I am writing a WPF application that will put an icon in the system tray and, as an exercise, I want to do this without depending on System.Windows.Forms
and using its NotifyIcon
or NativeWindow
classes.
This is fairly easy - Shell_NotifyIcon
isn't hard to call from C# - and, indeed, I have succeeded in my task.

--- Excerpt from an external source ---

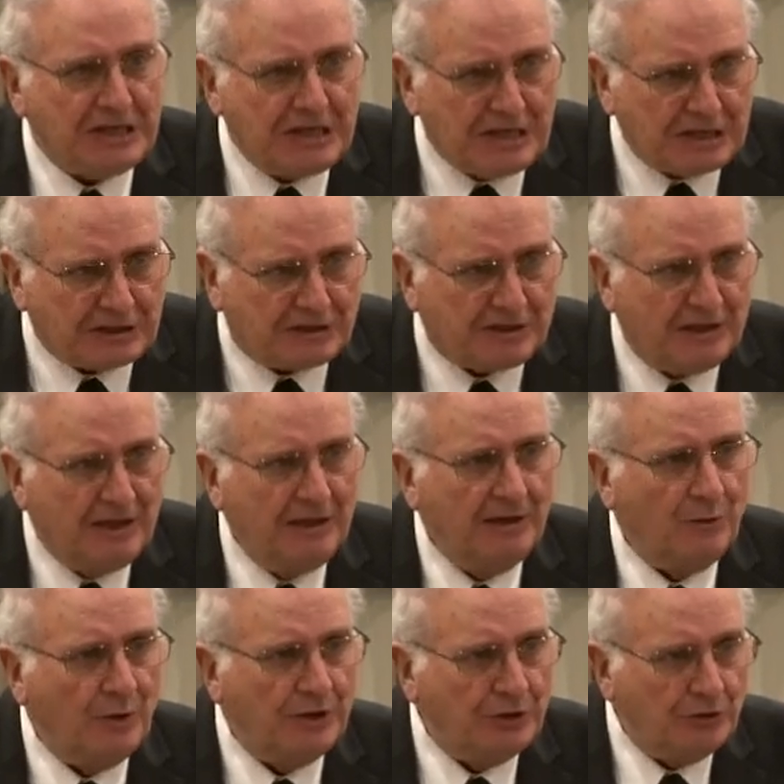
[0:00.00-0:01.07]
eat
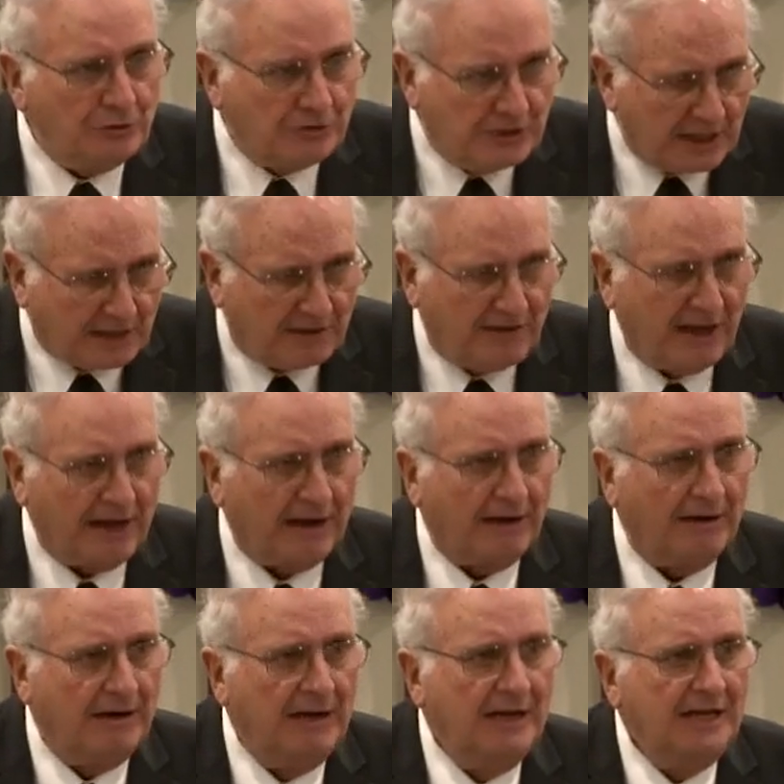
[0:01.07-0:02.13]
when you get there.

As part of this effort, I have had to create a window handle for the sole purpose of receiving messages from the system-tray. I create the native window as follows:
// Create a 'Native' window
_hwndSource = new HwndSource(0, 0, 0, 0, 0, 0, 0, null, parentHandle);
_hwndSource.AddHook(WndProc);
The message loop is hooked in AddHook()
and messages are processed in a function that looks like this:
private IntPtr WndProc(IntPtr hwnd, int msg, IntPtr wParam, IntPtr lParam, ref bool handled)
{
// Handle windows messages in this...
}
And, finally, when it comes time to destroy the thing, I close the window by posting it a WM_CLOSE
message and disposing the HwndSource
.
if (null != _hwndSource)
{
UnsafeNativeMethods.PostMessage(_hwndSource.Handle, WindowMessage.WM_CLOSE, 0, 0);
_hwndSource.Dispose();
_hwndSource = null;
}
My question is this: the first three parameters to the constructor of HwndSource
are the class style, style and extended style of the native Win32 window, respectively. For a non-visible window that will only be used as a target for window-messages, what should they be?
My defaults of zero, zero and ... er.. zero do work but I have used Spy++ to examine what Windows.Forms.NotifyIcon
does and it seems that the NativeWindow
it creates have the following:
Class Style: <zero>
Styles: WS_CAPTION, WS_CLIPSIBLINGS,
WS_OVERLAPPED
Extended Styles: WS_EX_LEFT, WS_EX_LTRREADING,
WS_EX_RIGHTSCROLLBAR, WS_EX_WINDOWEDGE
Are any of those important for a non-visible window? (I think not.)